Em primeiro lugar, cumpre ressaltar que não estimulei qualquer ocupação. Na verdade, nem estava no Brasil quando ela ocorreu. Aliás, vale registrar que a esmagadora maioria dos estudantes que participaram da ocupação fizeram oposição à gestão anterior e intensa campanha para a chapa 10, acreditando em suas promessas eleitorais de manter e ampliar as bolsas e auxílios instituídos na gestão anterior, durante a pandemia, mas cuja duração não era limitada a ela.

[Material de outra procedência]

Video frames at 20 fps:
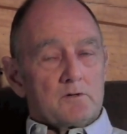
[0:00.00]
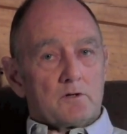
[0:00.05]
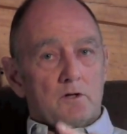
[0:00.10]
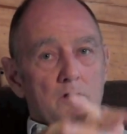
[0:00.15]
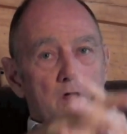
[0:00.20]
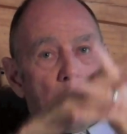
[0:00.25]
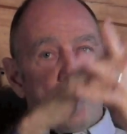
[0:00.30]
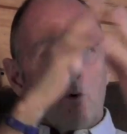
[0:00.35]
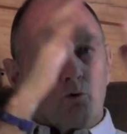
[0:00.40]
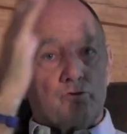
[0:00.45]

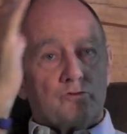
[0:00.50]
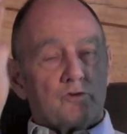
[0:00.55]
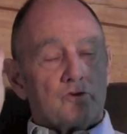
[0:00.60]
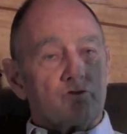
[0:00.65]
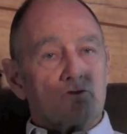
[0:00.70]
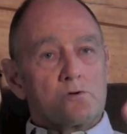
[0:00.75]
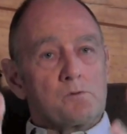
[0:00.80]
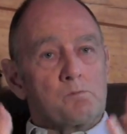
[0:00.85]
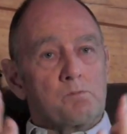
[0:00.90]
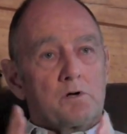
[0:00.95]
that holds
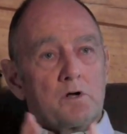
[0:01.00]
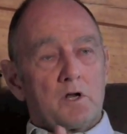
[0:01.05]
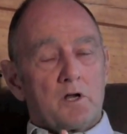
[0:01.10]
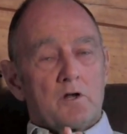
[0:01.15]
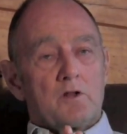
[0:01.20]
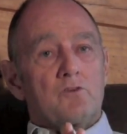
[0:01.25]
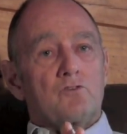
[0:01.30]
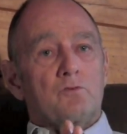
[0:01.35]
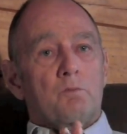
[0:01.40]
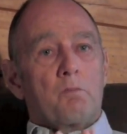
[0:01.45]
us
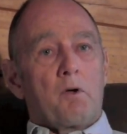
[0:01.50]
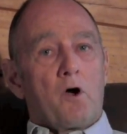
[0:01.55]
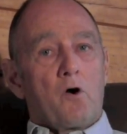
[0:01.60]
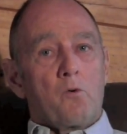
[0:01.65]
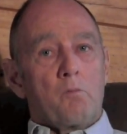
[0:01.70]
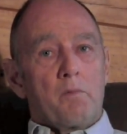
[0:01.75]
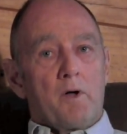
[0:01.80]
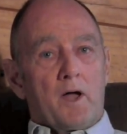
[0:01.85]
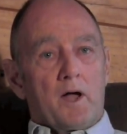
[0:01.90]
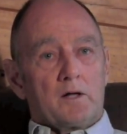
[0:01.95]
completely
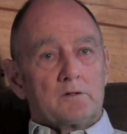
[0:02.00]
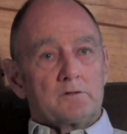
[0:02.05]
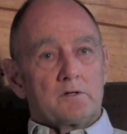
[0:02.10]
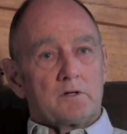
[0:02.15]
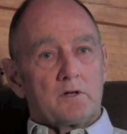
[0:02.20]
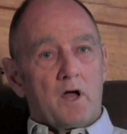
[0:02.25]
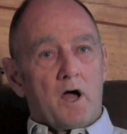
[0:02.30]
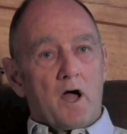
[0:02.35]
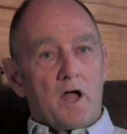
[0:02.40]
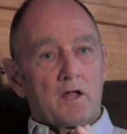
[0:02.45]
spellbound,
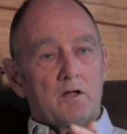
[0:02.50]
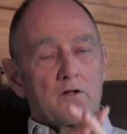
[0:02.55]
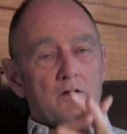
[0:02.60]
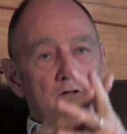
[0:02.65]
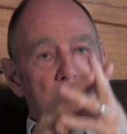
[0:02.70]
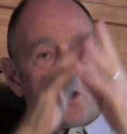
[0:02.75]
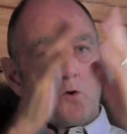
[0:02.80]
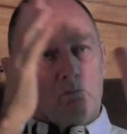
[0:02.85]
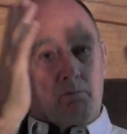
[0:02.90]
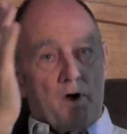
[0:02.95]
that I
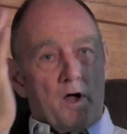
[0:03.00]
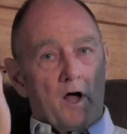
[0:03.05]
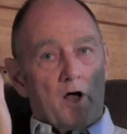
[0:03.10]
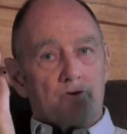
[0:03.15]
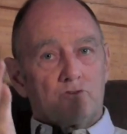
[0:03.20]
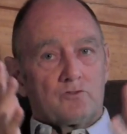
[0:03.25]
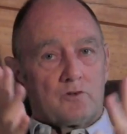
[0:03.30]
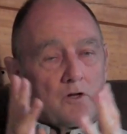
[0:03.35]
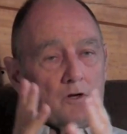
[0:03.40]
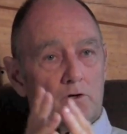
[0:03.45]
could go
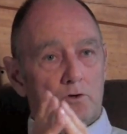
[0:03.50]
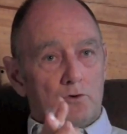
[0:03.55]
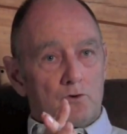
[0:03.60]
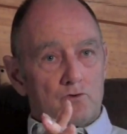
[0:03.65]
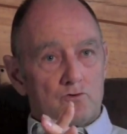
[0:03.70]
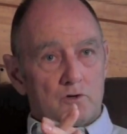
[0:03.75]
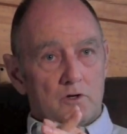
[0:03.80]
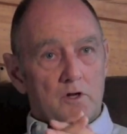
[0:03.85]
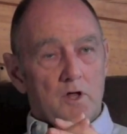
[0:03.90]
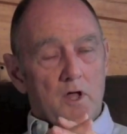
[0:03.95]
past the
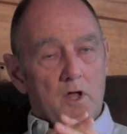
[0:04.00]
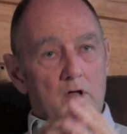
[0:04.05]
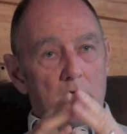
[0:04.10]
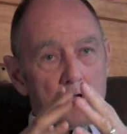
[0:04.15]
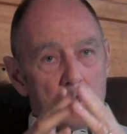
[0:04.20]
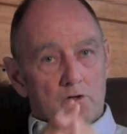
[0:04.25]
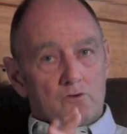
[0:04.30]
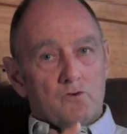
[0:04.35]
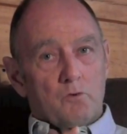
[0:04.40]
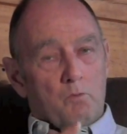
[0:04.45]
illusion
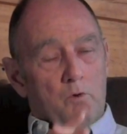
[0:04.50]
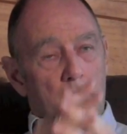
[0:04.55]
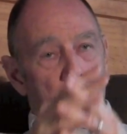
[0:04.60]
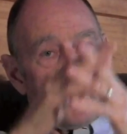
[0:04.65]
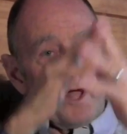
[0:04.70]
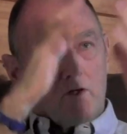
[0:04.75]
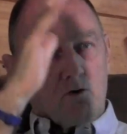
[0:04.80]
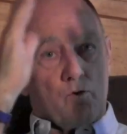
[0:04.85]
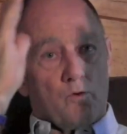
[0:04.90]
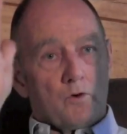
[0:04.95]
into what
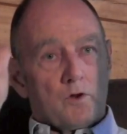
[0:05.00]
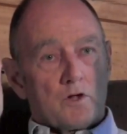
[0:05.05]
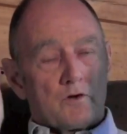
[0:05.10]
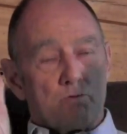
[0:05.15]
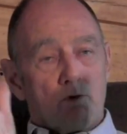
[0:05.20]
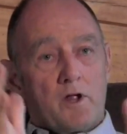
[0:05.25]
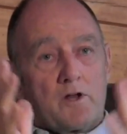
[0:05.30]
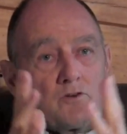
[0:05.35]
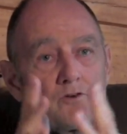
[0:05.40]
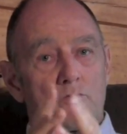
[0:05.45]
I call a
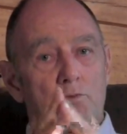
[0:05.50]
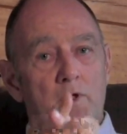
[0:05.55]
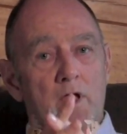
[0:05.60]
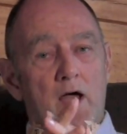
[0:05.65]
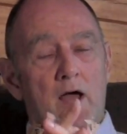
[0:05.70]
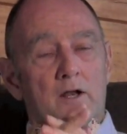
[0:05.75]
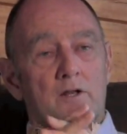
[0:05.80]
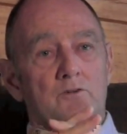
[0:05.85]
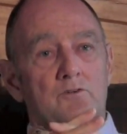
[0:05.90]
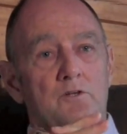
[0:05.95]
greater
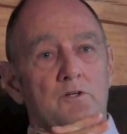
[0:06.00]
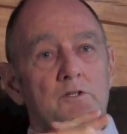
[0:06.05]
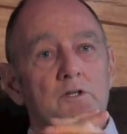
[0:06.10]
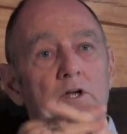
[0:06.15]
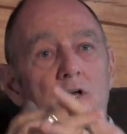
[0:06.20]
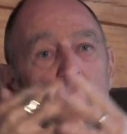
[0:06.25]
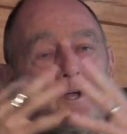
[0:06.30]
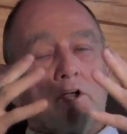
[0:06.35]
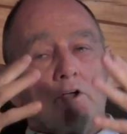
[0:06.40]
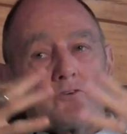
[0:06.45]
reality.
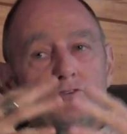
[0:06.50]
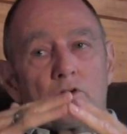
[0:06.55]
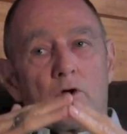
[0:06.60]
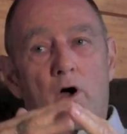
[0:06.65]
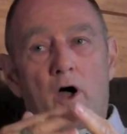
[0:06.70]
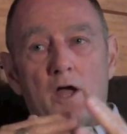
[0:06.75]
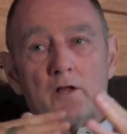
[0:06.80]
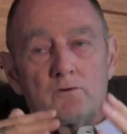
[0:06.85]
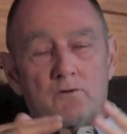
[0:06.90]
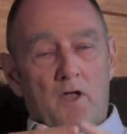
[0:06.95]

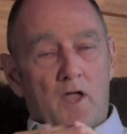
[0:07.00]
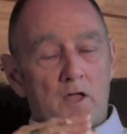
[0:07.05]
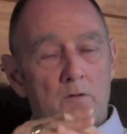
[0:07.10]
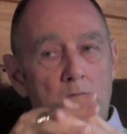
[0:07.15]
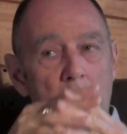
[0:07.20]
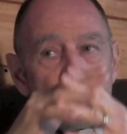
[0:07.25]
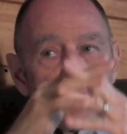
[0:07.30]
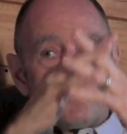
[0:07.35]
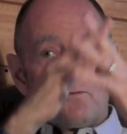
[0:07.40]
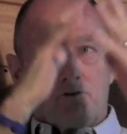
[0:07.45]
So I take
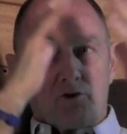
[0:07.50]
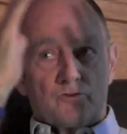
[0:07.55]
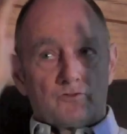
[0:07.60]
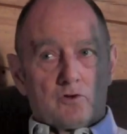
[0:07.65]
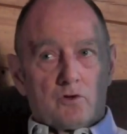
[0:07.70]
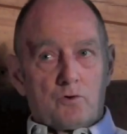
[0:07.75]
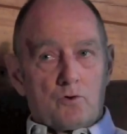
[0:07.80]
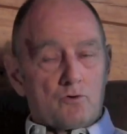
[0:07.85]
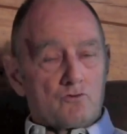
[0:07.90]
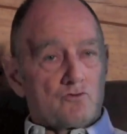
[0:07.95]

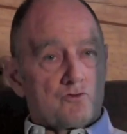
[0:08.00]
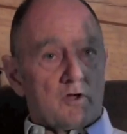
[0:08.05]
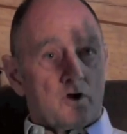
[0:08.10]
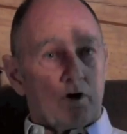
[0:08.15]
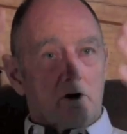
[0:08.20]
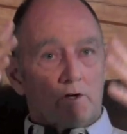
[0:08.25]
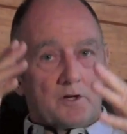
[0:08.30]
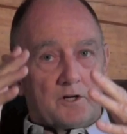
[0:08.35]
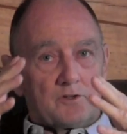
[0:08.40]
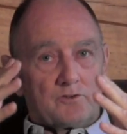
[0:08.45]
metaphysical
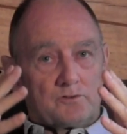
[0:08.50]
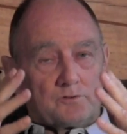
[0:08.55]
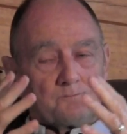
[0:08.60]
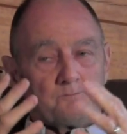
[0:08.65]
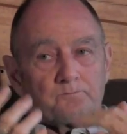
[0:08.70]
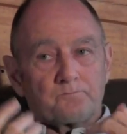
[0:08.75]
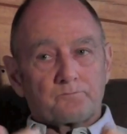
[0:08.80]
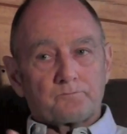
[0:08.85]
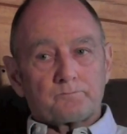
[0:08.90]
journeys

Também não é verdade que dei suporte jurídico à ocupação. Dei sim um parecer técnico, dentro da minha área de atuação profissional, a pedido do centro acadêmico da unidade em que estudei, dirigi e leciono desde que fiz concurso para a UERJ. O parecer atesta a existência de espaço orçamentário para o pagamento de auxílios e bolsas revogados pelo Aeda 38, e a incompatibilidade deste ato com a Constituição Federal, em especial com os princípios da proporcionalidade e da revogação do retrocesso social.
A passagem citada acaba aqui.